Keywords

1 Introduction

Ordinal regression is an important type of supervised learning paradigm, which aims to learn predictive models for ordinal targets. Ordinal regression problems are very common in massive domains from social sciences [9] to financial technology [1] and clinical research [23]. In recent years, ordinal regression has experienced significant developments, with many prevalent methods adapted from traditional machine learning algorithms such as support vector machines [3, 24], neural networks [2, 4, 6, 13], boosting [11] and discriminant learning [21, 22]. These methods have shown to be effective in many scenarios, but unavoidably, retain substantial weaknesses of the original methods.
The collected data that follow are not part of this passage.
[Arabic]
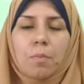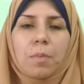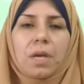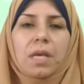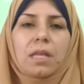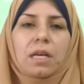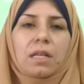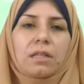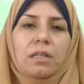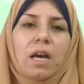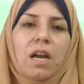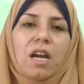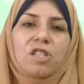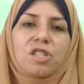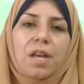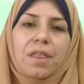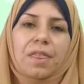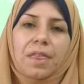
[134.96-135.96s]
من
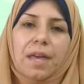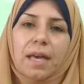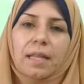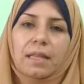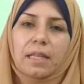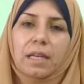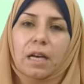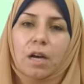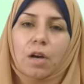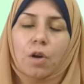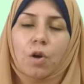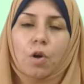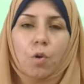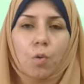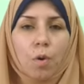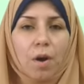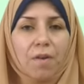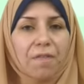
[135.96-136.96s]
الدرجة الثانية
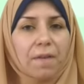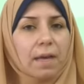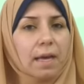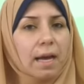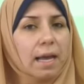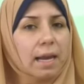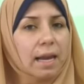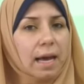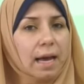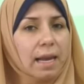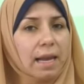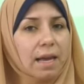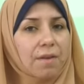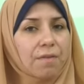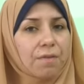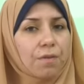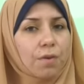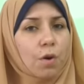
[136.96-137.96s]
وفيها
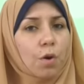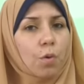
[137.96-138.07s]
الألف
One significant challenge comes from the fact that the feature space can be of very high dimension but sparse in many real-world ordinal regression applications, e.g., collaborative filtering, click-through rate prediction, and computer-aided pathology diagnosis. It is known that the sparse representation problem greatly hinders the performance of traditional machine learning methods, as well as their extensions for ordinal regression [7].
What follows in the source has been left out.